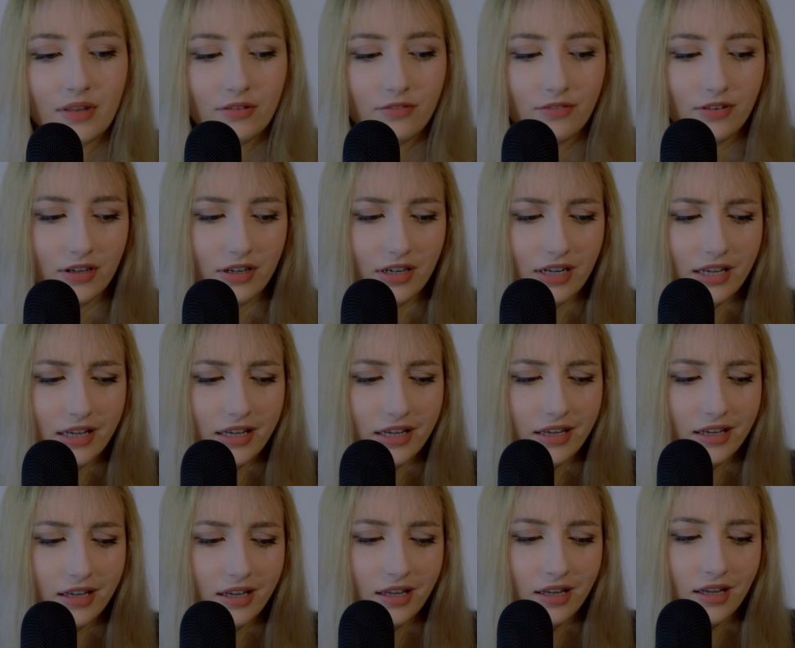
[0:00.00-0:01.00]

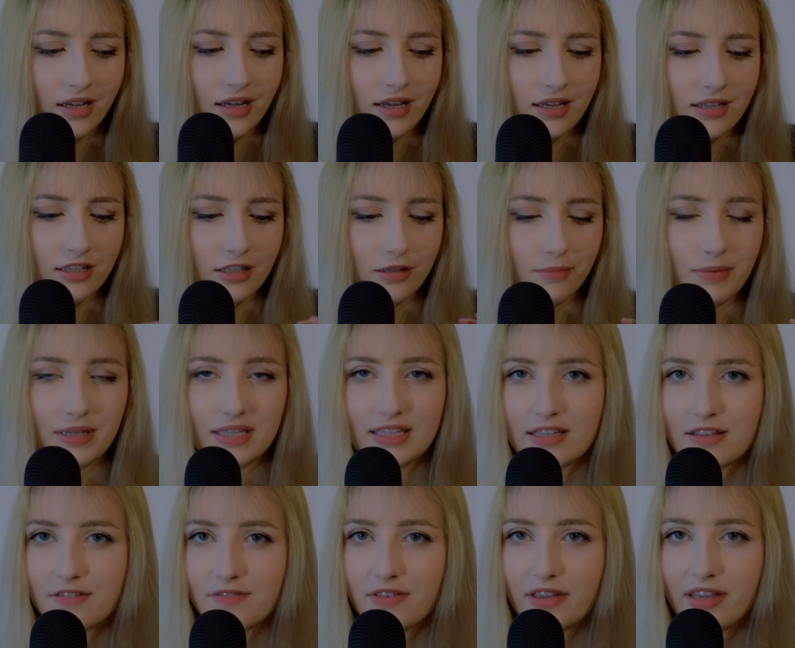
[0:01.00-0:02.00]
very
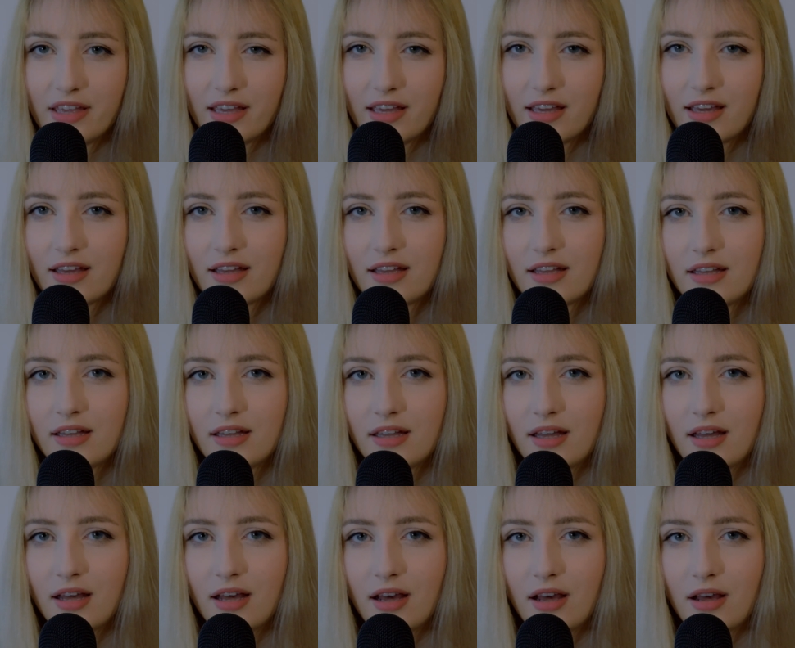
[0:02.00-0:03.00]
specific
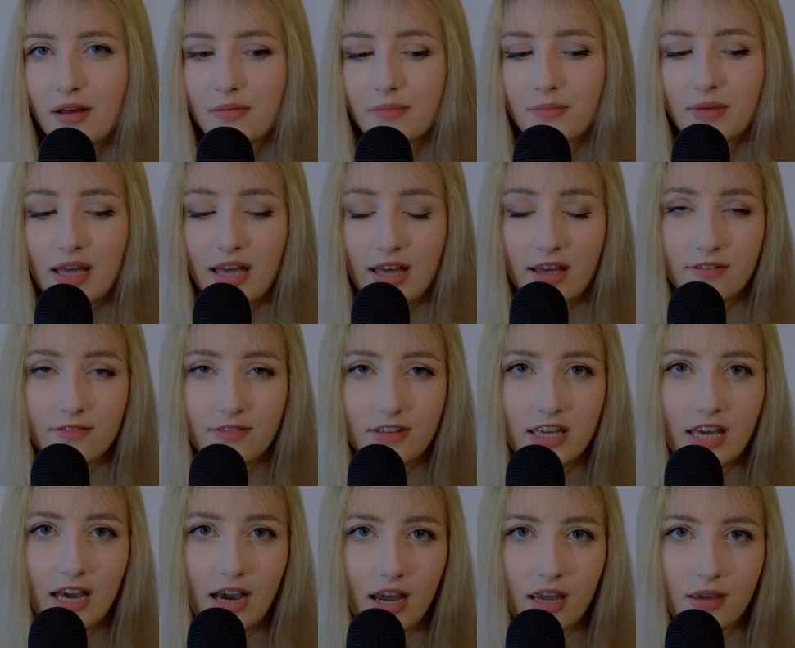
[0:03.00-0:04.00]
heavy
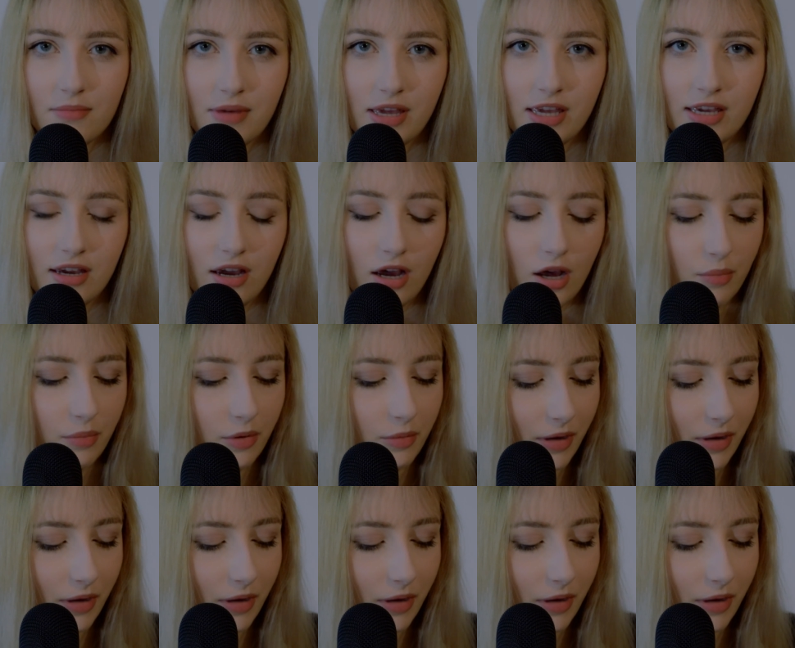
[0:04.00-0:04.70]
eye makeup.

○ ○ ○

■ **Prompt**
Here the job is to print all the data exactly, skipping any image.

■ **Task output**
[0:00.00-0:01.00]

[0:01.00-0:02.00]
very
[0:02.00-0:03.00]
specific
[0:03.00-0:04.00]
heavy
[0:04.00-0:04.70]
eye makeup.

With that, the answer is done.